Repeat all of the records exactly, leaving out the pictures.

[Opening PROVIDED MATERIAL section]

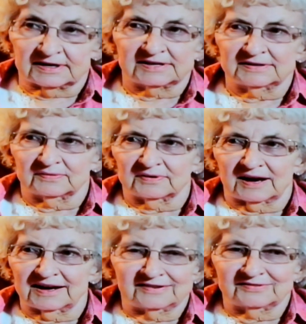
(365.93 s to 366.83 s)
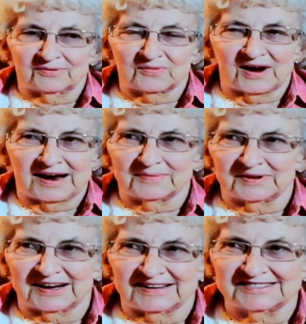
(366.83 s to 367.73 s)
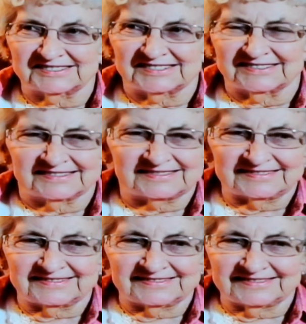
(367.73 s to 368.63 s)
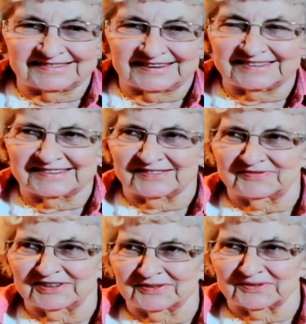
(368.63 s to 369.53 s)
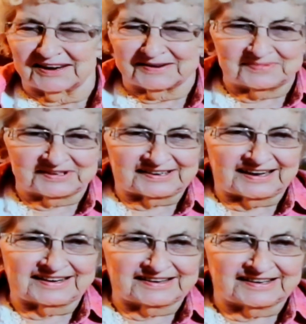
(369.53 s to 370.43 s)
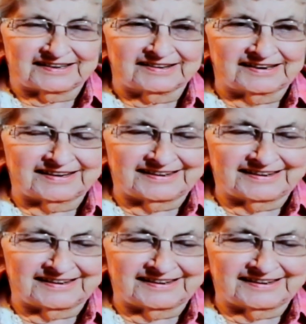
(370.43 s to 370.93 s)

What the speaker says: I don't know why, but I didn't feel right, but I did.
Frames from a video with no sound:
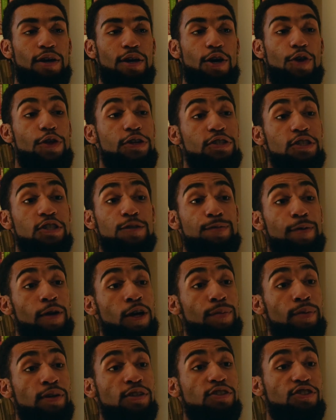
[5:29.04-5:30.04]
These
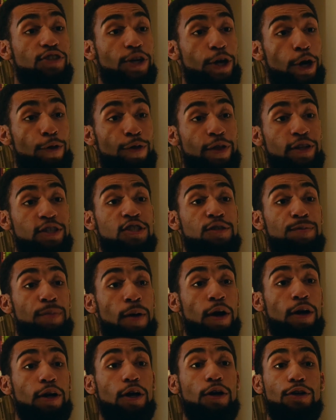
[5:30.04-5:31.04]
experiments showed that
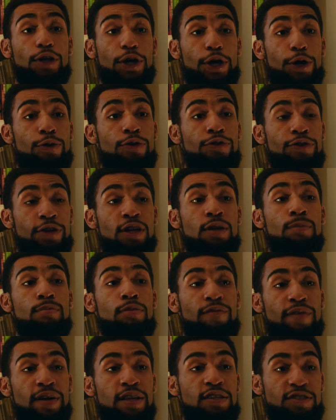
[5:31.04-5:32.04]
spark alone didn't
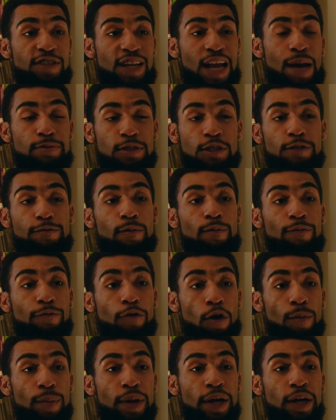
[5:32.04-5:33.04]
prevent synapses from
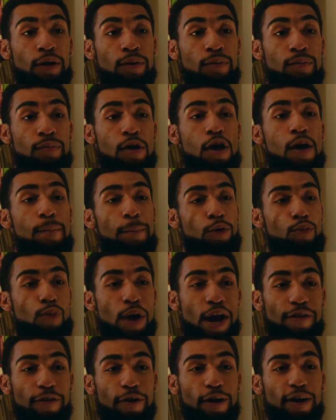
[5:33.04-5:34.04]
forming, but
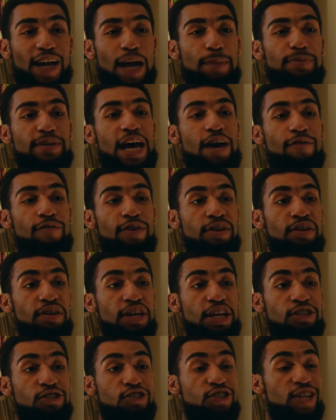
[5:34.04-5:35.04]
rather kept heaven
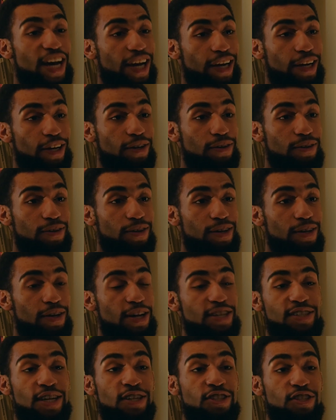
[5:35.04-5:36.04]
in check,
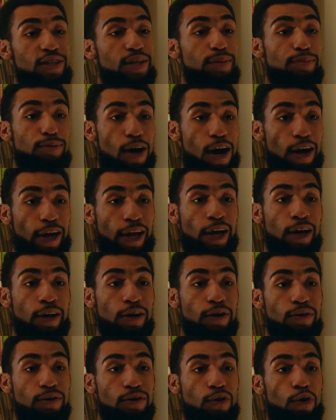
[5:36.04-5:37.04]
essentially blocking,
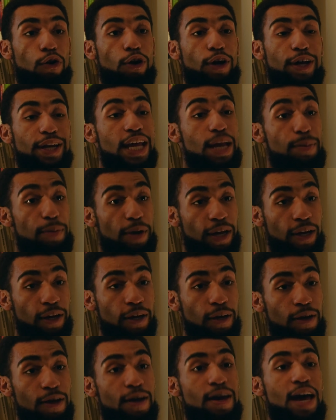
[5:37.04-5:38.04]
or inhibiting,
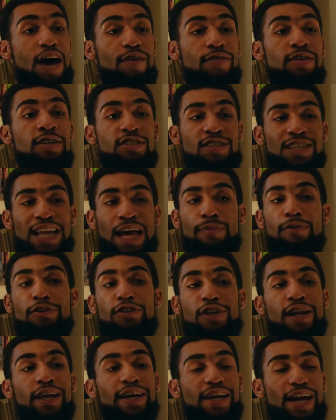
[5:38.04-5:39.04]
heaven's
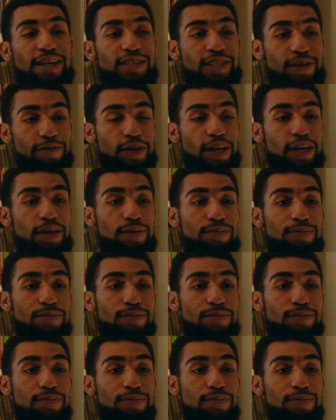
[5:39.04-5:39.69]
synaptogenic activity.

[Closing PROVIDED MATERIAL section]

[EXERCISE ANSWER]:
(365.93 s to 366.83 s)
(366.83 s to 367.73 s)
(367.73 s to 368.63 s)
(368.63 s to 369.53 s)
(369.53 s to 370.43 s)
(370.43 s to 370.93 s)

What the speaker says: I don't know why, but I didn't feel right, but I did.
Frames from a video with no sound:
[5:29.04-5:30.04]
These
[5:30.04-5:31.04]
experiments showed that
[5:31.04-5:32.04]
spark alone didn't
[5:32.04-5:33.04]
prevent synapses from
[5:33.04-5:34.04]
forming, but
[5:34.04-5:35.04]
rather kept heaven
[5:35.04-5:36.04]
in check,
[5:36.04-5:37.04]
essentially blocking,
[5:37.04-5:38.04]
or inhibiting,
[5:38.04-5:39.04]
heaven's
[5:39.04-5:39.69]
synaptogenic activity.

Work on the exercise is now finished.